▶ **Problem description**:
Nothing but the records, repeated word for word and free of pictures, belongs in the answer.

▶ **Given entries**:
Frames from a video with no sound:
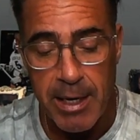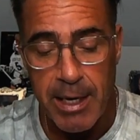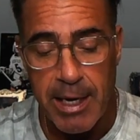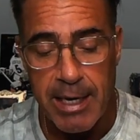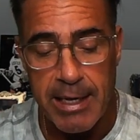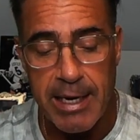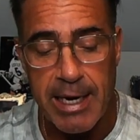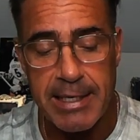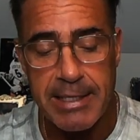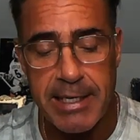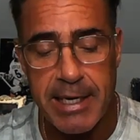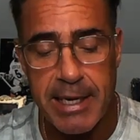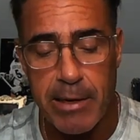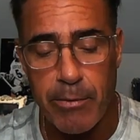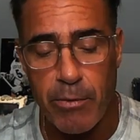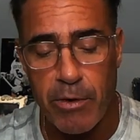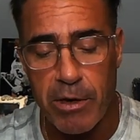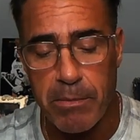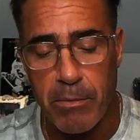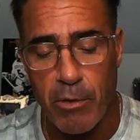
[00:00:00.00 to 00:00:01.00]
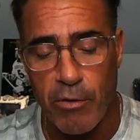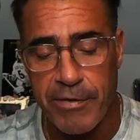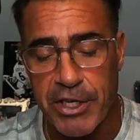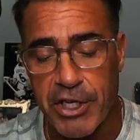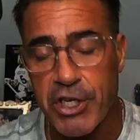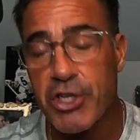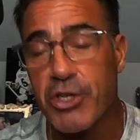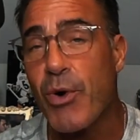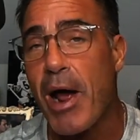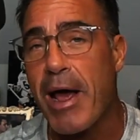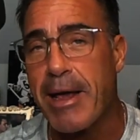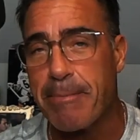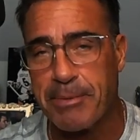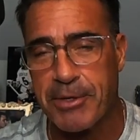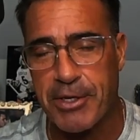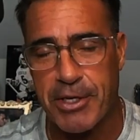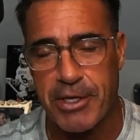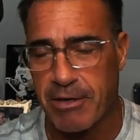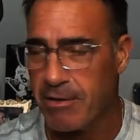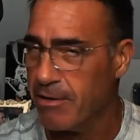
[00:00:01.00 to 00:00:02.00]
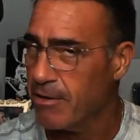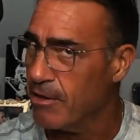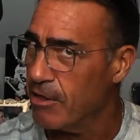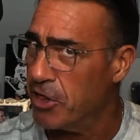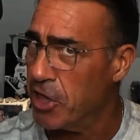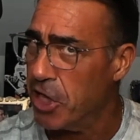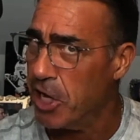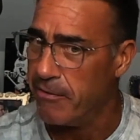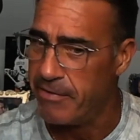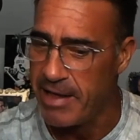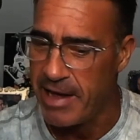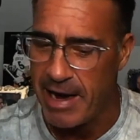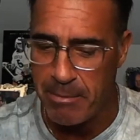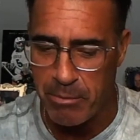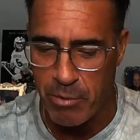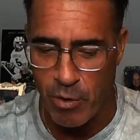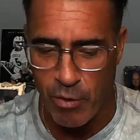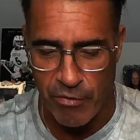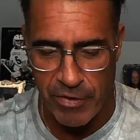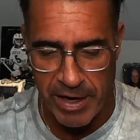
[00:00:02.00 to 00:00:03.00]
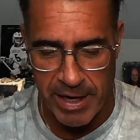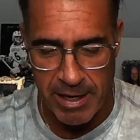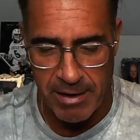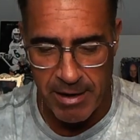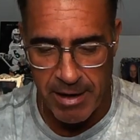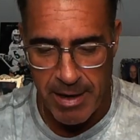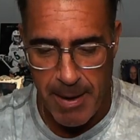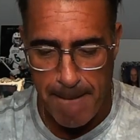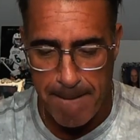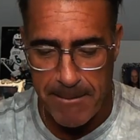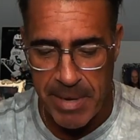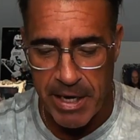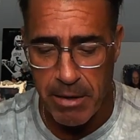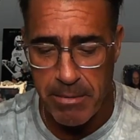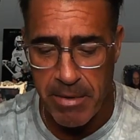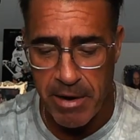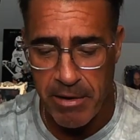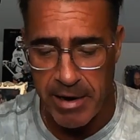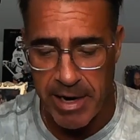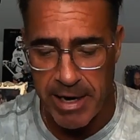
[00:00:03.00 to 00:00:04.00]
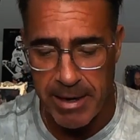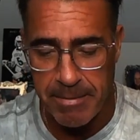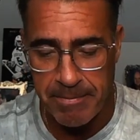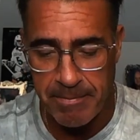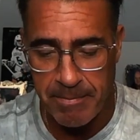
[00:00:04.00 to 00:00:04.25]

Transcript: In the 1981 movie Stripes, love that movie, Bill Murray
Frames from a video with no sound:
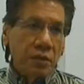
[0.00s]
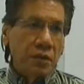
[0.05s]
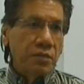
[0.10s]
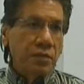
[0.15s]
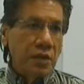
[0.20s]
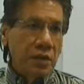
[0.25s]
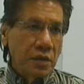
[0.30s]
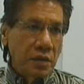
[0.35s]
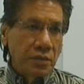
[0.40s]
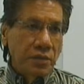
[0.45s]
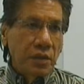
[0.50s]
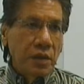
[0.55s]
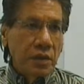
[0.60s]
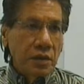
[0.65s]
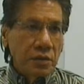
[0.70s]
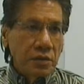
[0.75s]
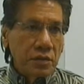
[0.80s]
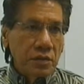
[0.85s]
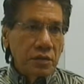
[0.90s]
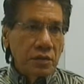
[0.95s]
been
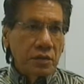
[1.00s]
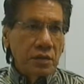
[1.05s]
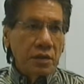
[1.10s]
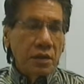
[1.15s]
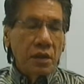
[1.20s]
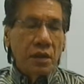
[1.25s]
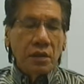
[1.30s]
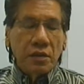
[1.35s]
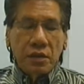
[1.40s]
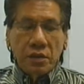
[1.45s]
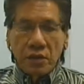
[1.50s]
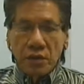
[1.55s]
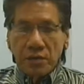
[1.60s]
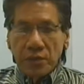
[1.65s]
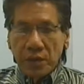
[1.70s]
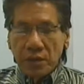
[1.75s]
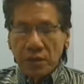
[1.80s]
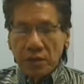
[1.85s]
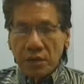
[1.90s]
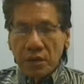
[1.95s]
complaints. There have
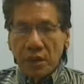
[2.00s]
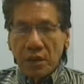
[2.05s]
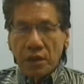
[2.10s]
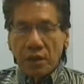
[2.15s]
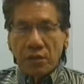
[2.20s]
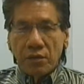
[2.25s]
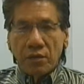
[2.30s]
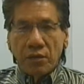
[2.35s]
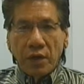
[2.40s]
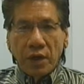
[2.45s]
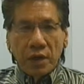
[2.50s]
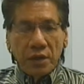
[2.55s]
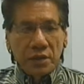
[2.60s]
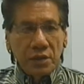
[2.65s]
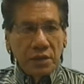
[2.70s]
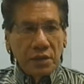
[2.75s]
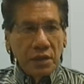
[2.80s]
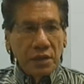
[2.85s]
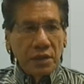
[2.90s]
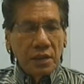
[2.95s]
been rights
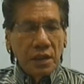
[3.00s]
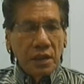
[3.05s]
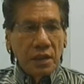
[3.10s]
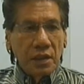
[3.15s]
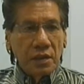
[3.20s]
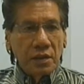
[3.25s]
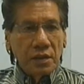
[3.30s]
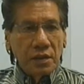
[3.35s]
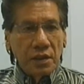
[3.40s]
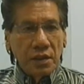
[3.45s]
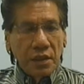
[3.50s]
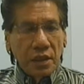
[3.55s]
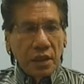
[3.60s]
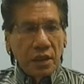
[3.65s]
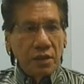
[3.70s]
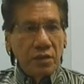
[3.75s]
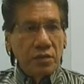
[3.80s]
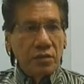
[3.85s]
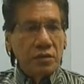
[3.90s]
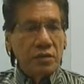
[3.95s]

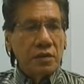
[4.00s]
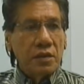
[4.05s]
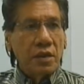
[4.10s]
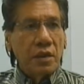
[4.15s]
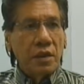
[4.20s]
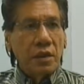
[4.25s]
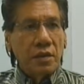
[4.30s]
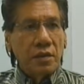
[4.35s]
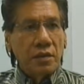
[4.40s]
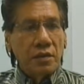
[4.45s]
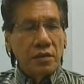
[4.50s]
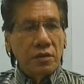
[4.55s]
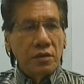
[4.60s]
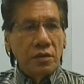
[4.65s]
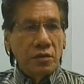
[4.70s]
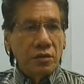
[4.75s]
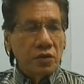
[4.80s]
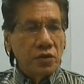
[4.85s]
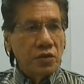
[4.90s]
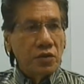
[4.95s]
denials,
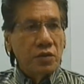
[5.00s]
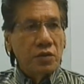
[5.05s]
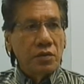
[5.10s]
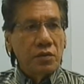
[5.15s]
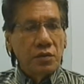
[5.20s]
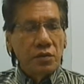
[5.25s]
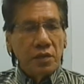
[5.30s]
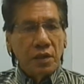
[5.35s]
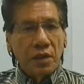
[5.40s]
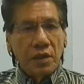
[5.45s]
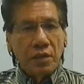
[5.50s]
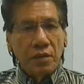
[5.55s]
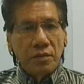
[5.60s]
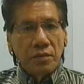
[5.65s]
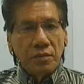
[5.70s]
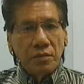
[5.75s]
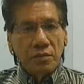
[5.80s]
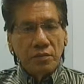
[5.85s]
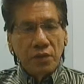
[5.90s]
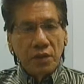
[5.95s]
no-shows.
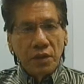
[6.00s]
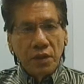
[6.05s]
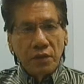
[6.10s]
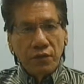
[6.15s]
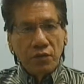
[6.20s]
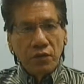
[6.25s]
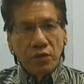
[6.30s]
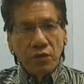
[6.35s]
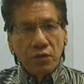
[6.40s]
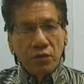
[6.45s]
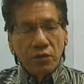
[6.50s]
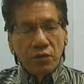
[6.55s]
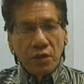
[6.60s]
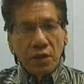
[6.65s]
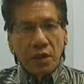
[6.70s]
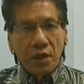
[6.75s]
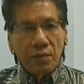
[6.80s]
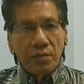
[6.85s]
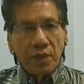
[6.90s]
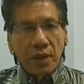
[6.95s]
Whenever you
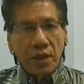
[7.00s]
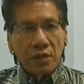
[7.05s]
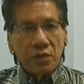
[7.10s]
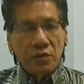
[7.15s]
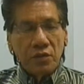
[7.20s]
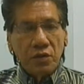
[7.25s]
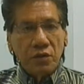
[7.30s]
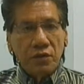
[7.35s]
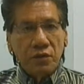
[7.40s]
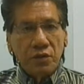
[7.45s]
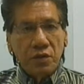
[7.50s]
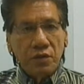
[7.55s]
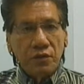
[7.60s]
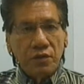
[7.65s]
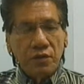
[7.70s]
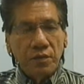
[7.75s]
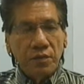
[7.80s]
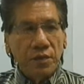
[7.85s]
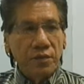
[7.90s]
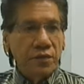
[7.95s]
cut back services
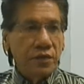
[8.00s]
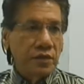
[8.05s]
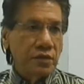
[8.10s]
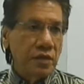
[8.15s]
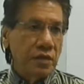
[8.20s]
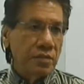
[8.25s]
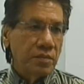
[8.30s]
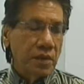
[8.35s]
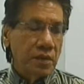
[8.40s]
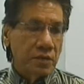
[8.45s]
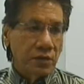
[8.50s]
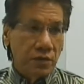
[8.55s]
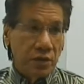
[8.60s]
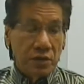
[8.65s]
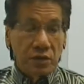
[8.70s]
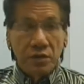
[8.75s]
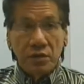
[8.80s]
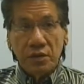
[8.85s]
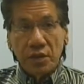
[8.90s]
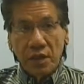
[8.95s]
from a 15 bus fleet
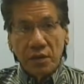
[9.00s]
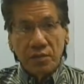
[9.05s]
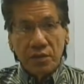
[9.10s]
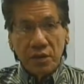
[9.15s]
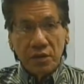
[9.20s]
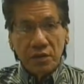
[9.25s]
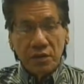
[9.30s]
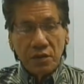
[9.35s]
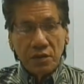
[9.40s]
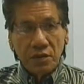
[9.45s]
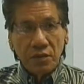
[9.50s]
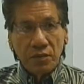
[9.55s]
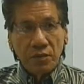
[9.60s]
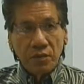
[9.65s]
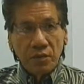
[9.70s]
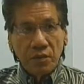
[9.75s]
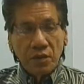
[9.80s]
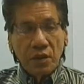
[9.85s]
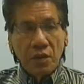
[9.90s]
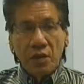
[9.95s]
to 10 buses,
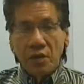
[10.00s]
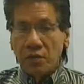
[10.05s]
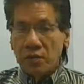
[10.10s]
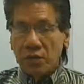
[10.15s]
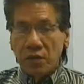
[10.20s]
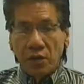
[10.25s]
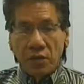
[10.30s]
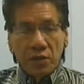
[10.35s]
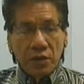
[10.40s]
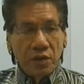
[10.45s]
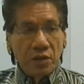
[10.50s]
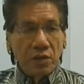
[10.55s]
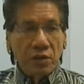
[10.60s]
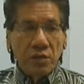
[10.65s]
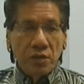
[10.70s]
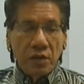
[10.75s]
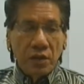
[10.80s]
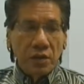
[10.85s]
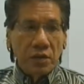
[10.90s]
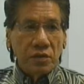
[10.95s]
we already knew
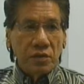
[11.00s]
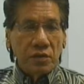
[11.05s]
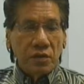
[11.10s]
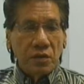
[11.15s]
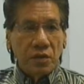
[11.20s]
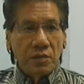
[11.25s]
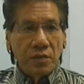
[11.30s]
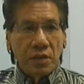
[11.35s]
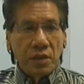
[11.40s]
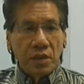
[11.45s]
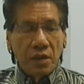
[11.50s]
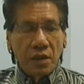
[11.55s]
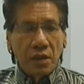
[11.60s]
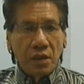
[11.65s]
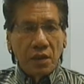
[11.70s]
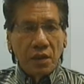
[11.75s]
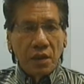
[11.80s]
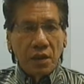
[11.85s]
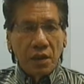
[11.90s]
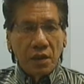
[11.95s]
that there's going to be
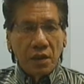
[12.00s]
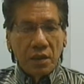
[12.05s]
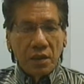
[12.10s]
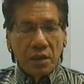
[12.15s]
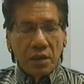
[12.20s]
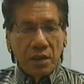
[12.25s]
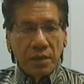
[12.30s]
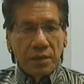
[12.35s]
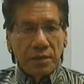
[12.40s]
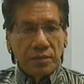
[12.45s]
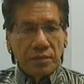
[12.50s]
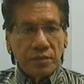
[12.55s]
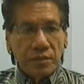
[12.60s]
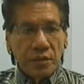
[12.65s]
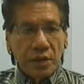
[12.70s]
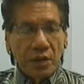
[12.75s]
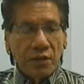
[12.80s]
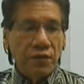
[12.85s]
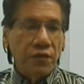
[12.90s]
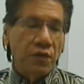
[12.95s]
a
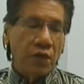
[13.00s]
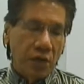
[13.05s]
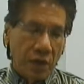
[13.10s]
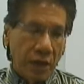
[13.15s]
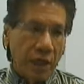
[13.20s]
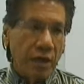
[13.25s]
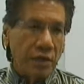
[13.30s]
fallout.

▶ **Solution to this task**:
Frames from a video with no sound:
[00:00:00.00 to 00:00:01.00]
[00:00:01.00 to 00:00:02.00]
[00:00:02.00 to 00:00:03.00]
[00:00:03.00 to 00:00:04.00]
[00:00:04.00 to 00:00:04.25]

Transcript: In the 1981 movie Stripes, love that movie, Bill Murray
Frames from a video with no sound:
[0.00s]
[0.05s]
[0.10s]
[0.15s]
[0.20s]
[0.25s]
[0.30s]
[0.35s]
[0.40s]
[0.45s]
[0.50s]
[0.55s]
[0.60s]
[0.65s]
[0.70s]
[0.75s]
[0.80s]
[0.85s]
[0.90s]
[0.95s]
been
[1.00s]
[1.05s]
[1.10s]
[1.15s]
[1.20s]
[1.25s]
[1.30s]
[1.35s]
[1.40s]
[1.45s]
[1.50s]
[1.55s]
[1.60s]
[1.65s]
[1.70s]
[1.75s]
[1.80s]
[1.85s]
[1.90s]
[1.95s]
complaints. There have
[2.00s]
[2.05s]
[2.10s]
[2.15s]
[2.20s]
[2.25s]
[2.30s]
[2.35s]
[2.40s]
[2.45s]
[2.50s]
[2.55s]
[2.60s]
[2.65s]
[2.70s]
[2.75s]
[2.80s]
[2.85s]
[2.90s]
[2.95s]
been rights
[3.00s]
[3.05s]
[3.10s]
[3.15s]
[3.20s]
[3.25s]
[3.30s]
[3.35s]
[3.40s]
[3.45s]
[3.50s]
[3.55s]
[3.60s]
[3.65s]
[3.70s]
[3.75s]
[3.80s]
[3.85s]
[3.90s]
[3.95s]

[4.00s]
[4.05s]
[4.10s]
[4.15s]
[4.20s]
[4.25s]
[4.30s]
[4.35s]
[4.40s]
[4.45s]
[4.50s]
[4.55s]
[4.60s]
[4.65s]
[4.70s]
[4.75s]
[4.80s]
[4.85s]
[4.90s]
[4.95s]
denials,
[5.00s]
[5.05s]
[5.10s]
[5.15s]
[5.20s]
[5.25s]
[5.30s]
[5.35s]
[5.40s]
[5.45s]
[5.50s]
[5.55s]
[5.60s]
[5.65s]
[5.70s]
[5.75s]
[5.80s]
[5.85s]
[5.90s]
[5.95s]
no-shows.
[6.00s]
[6.05s]
[6.10s]
[6.15s]
[6.20s]
[6.25s]
[6.30s]
[6.35s]
[6.40s]
[6.45s]
[6.50s]
[6.55s]
[6.60s]
[6.65s]
[6.70s]
[6.75s]
[6.80s]
[6.85s]
[6.90s]
[6.95s]
Whenever you
[7.00s]
[7.05s]
[7.10s]
[7.15s]
[7.20s]
[7.25s]
[7.30s]
[7.35s]
[7.40s]
[7.45s]
[7.50s]
[7.55s]
[7.60s]
[7.65s]
[7.70s]
[7.75s]
[7.80s]
[7.85s]
[7.90s]
[7.95s]
cut back services
[8.00s]
[8.05s]
[8.10s]
[8.15s]
[8.20s]
[8.25s]
[8.30s]
[8.35s]
[8.40s]
[8.45s]
[8.50s]
[8.55s]
[8.60s]
[8.65s]
[8.70s]
[8.75s]
[8.80s]
[8.85s]
[8.90s]
[8.95s]
from a 15 bus fleet
[9.00s]
[9.05s]
[9.10s]
[9.15s]
[9.20s]
[9.25s]
[9.30s]
[9.35s]
[9.40s]
[9.45s]
[9.50s]
[9.55s]
[9.60s]
[9.65s]
[9.70s]
[9.75s]
[9.80s]
[9.85s]
[9.90s]
[9.95s]
to 10 buses,
[10.00s]
[10.05s]
[10.10s]
[10.15s]
[10.20s]
[10.25s]
[10.30s]
[10.35s]
[10.40s]
[10.45s]
[10.50s]
[10.55s]
[10.60s]
[10.65s]
[10.70s]
[10.75s]
[10.80s]
[10.85s]
[10.90s]
[10.95s]
we already knew
[11.00s]
[11.05s]
[11.10s]
[11.15s]
[11.20s]
[11.25s]
[11.30s]
[11.35s]
[11.40s]
[11.45s]
[11.50s]
[11.55s]
[11.60s]
[11.65s]
[11.70s]
[11.75s]
[11.80s]
[11.85s]
[11.90s]
[11.95s]
that there's going to be
[12.00s]
[12.05s]
[12.10s]
[12.15s]
[12.20s]
[12.25s]
[12.30s]
[12.35s]
[12.40s]
[12.45s]
[12.50s]
[12.55s]
[12.60s]
[12.65s]
[12.70s]
[12.75s]
[12.80s]
[12.85s]
[12.90s]
[12.95s]
a
[13.00s]
[13.05s]
[13.10s]
[13.15s]
[13.20s]
[13.25s]
[13.30s]
fallout.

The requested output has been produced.